WHAT YOU NEED TO DO:
If a record holds a picture, please leave the picture out and copy the rest of the record exactly.

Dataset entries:
......
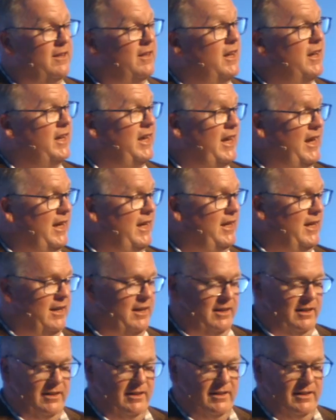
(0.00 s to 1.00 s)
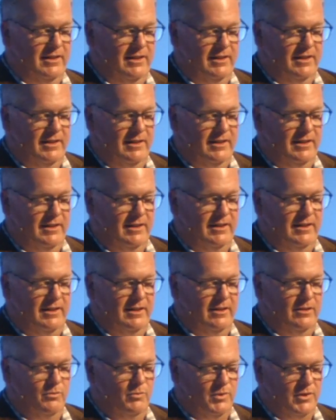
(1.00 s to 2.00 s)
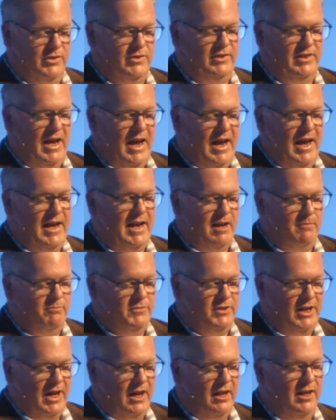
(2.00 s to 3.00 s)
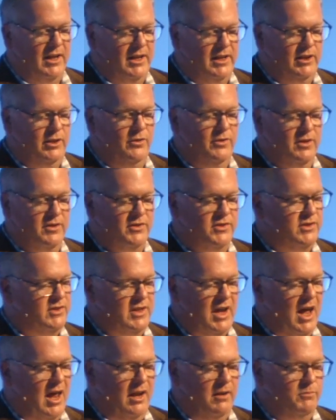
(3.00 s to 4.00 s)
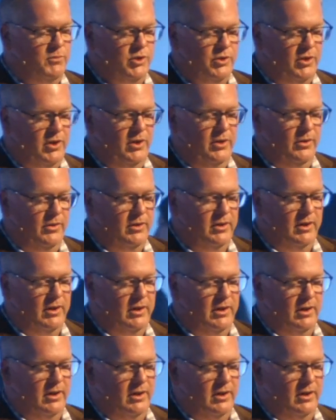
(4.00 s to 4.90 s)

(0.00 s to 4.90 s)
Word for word: The king will say, I'm telling you the solemn truth.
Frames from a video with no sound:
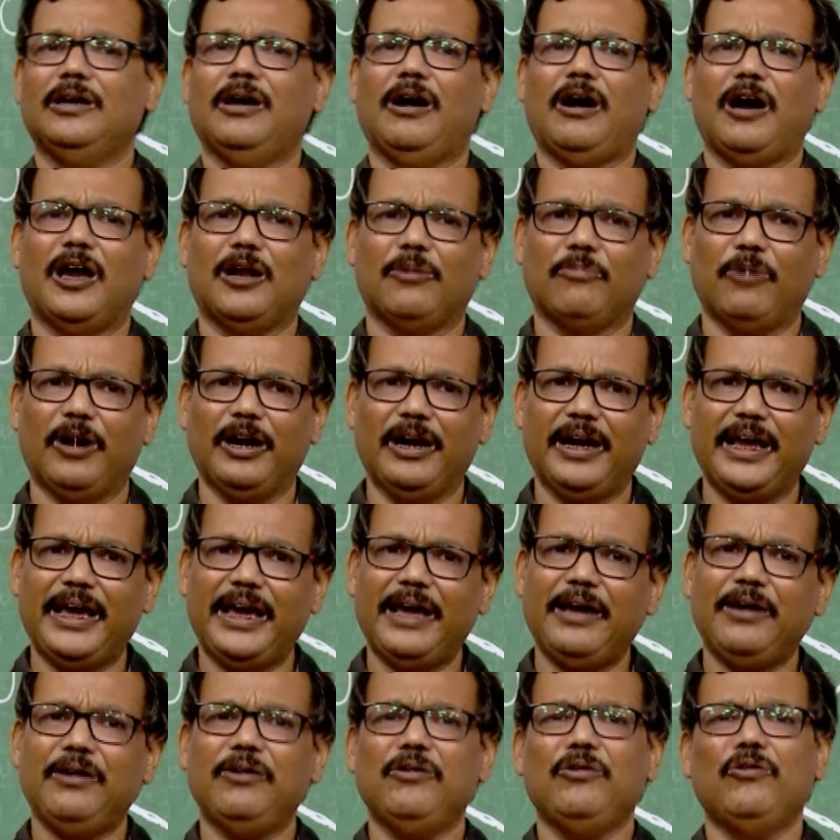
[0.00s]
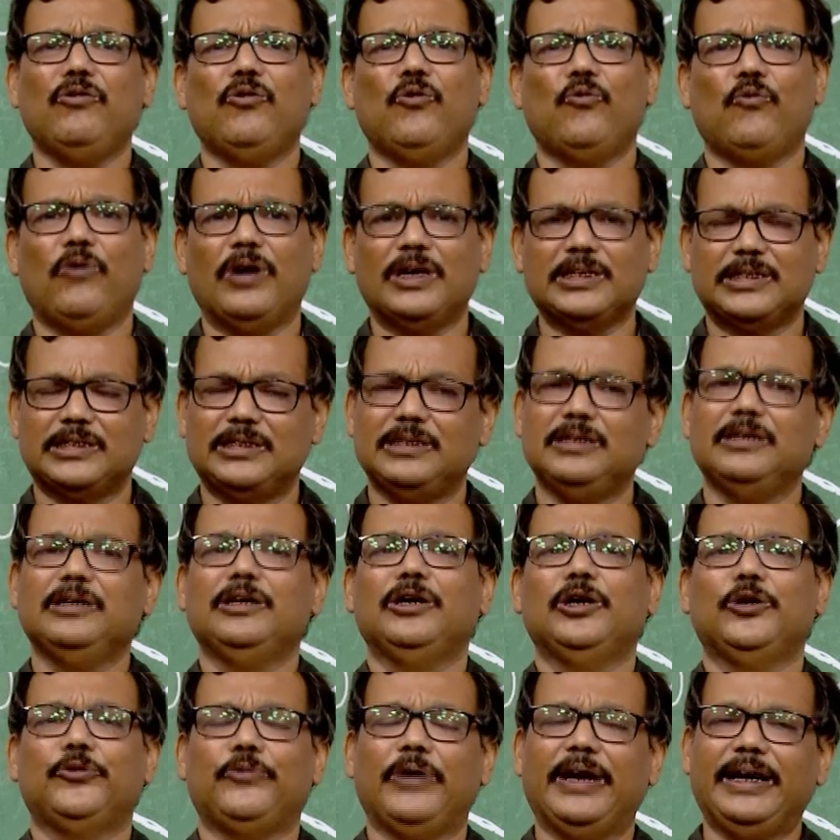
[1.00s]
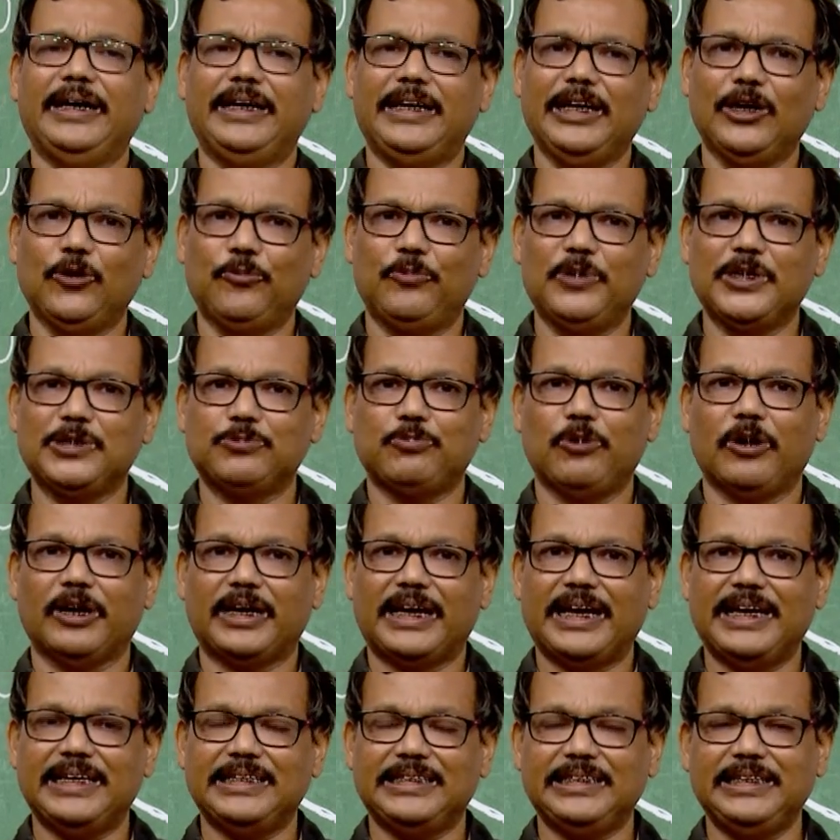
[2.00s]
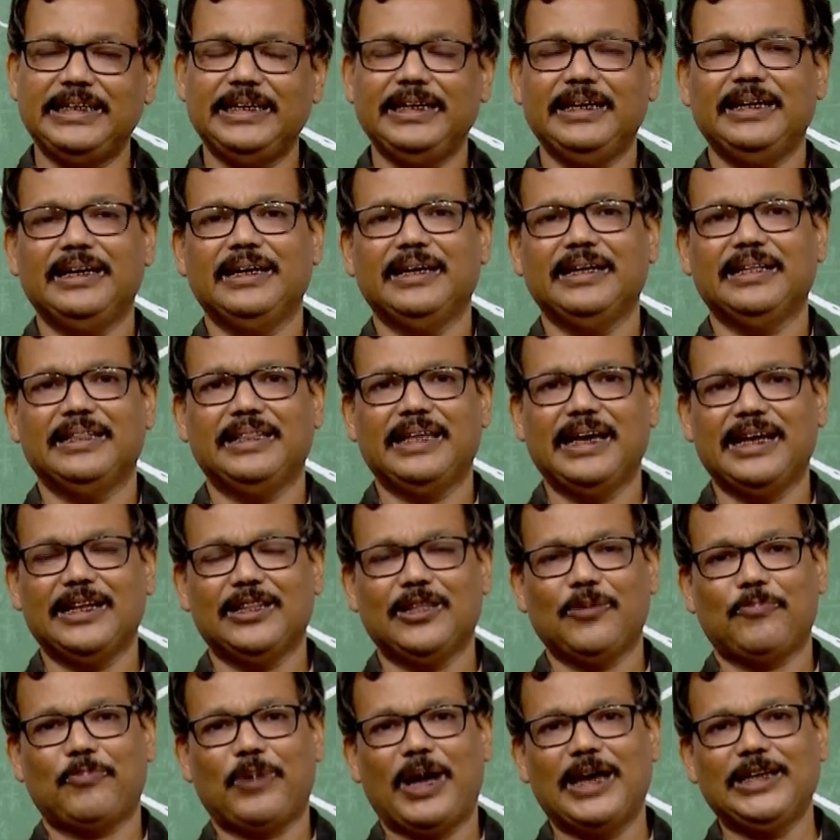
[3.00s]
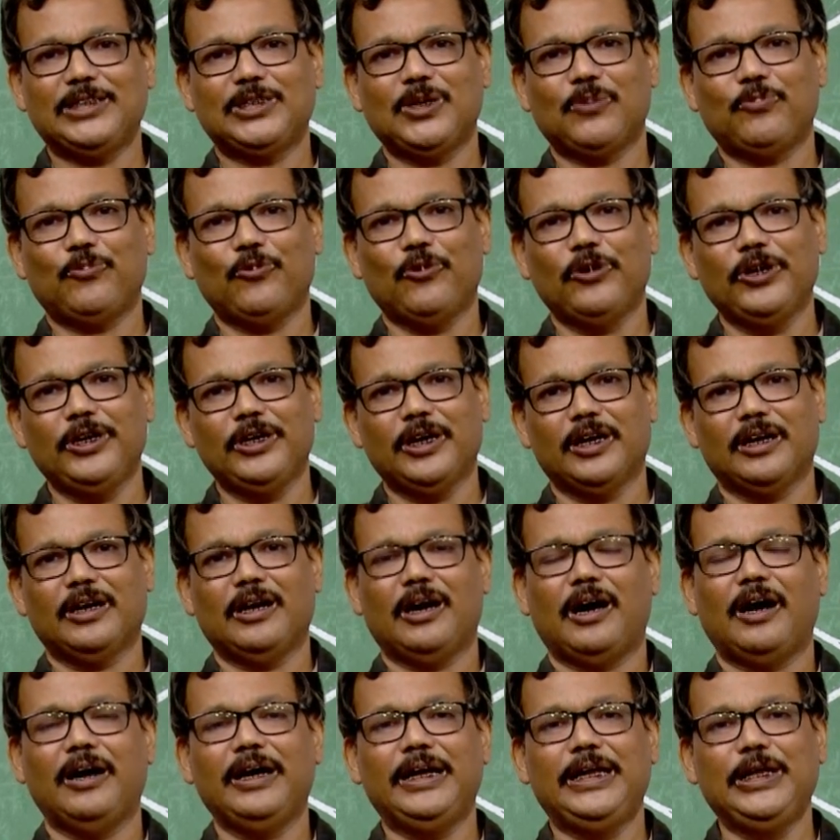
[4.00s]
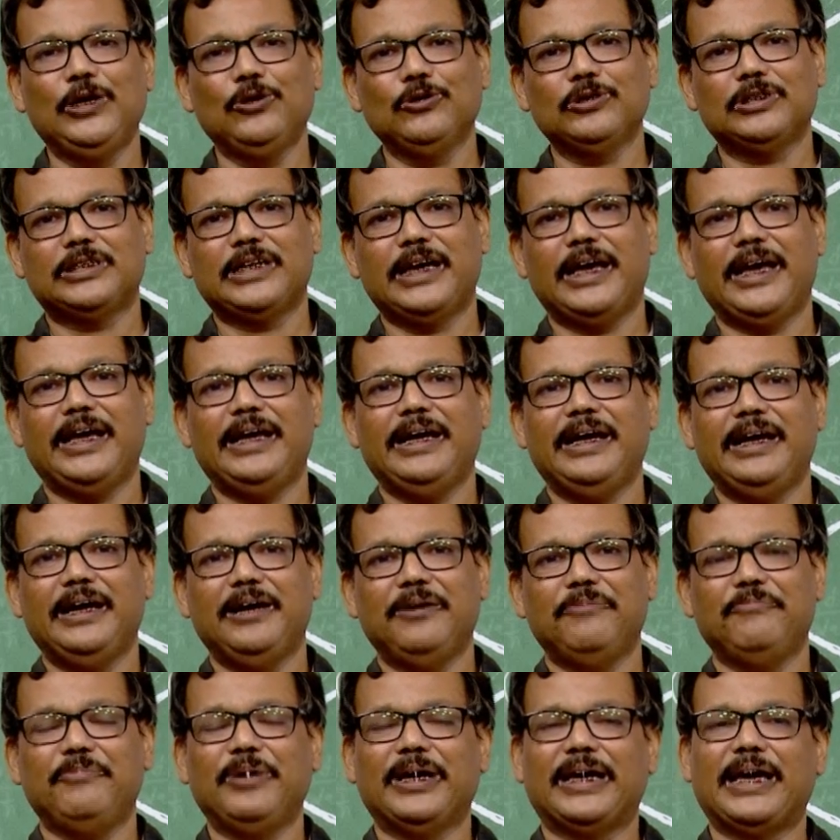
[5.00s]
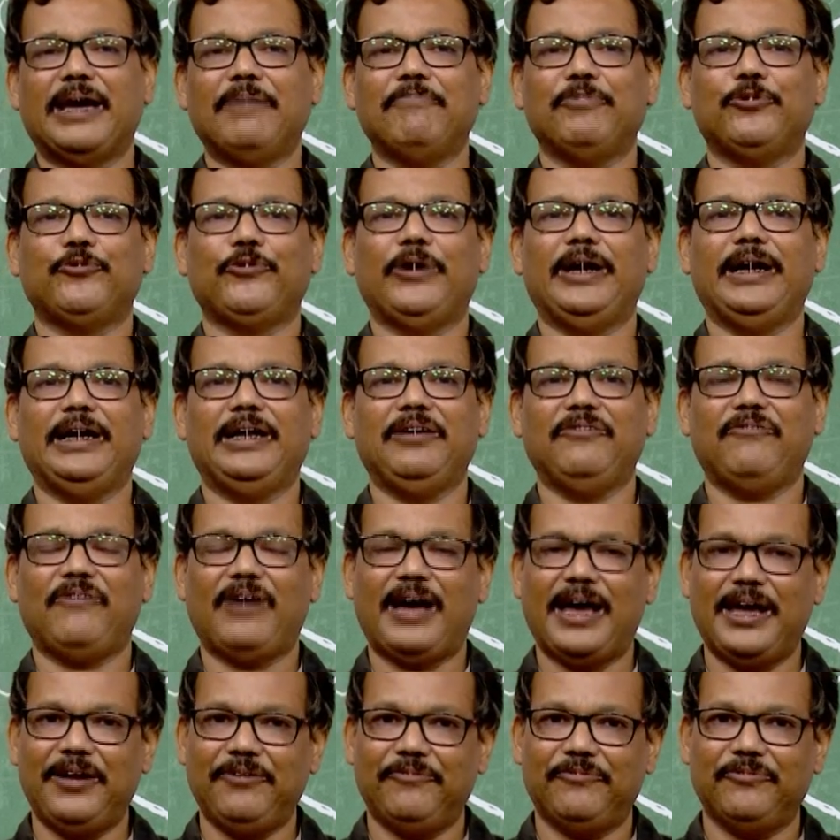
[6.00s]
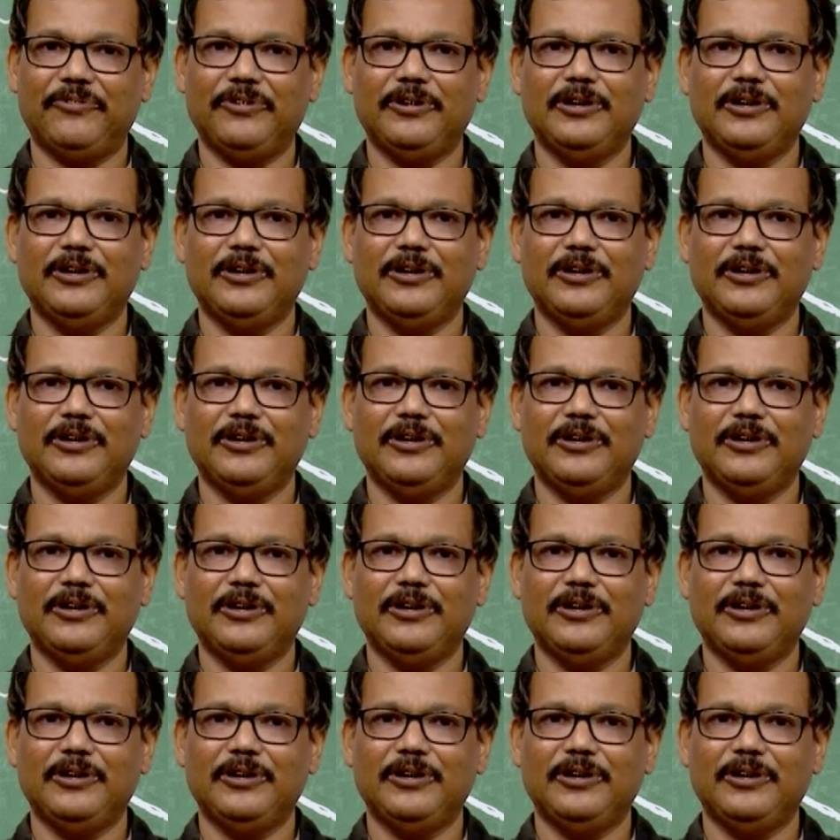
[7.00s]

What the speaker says: on Monday was 20 rupees per kg, then the price of onion on Tuesday became 25.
......
TASK SOLUTION:
(0.00 s to 1.00 s)
(1.00 s to 2.00 s)
(2.00 s to 3.00 s)
(3.00 s to 4.00 s)
(4.00 s to 4.90 s)

(0.00 s to 4.90 s)
Word for word: The king will say, I'm telling you the solemn truth.
Frames from a video with no sound:
[0.00s]
[1.00s]
[2.00s]
[3.00s]
[4.00s]
[5.00s]
[6.00s]
[7.00s]

What the speaker says: on Monday was 20 rupees per kg, then the price of onion on Tuesday became 25.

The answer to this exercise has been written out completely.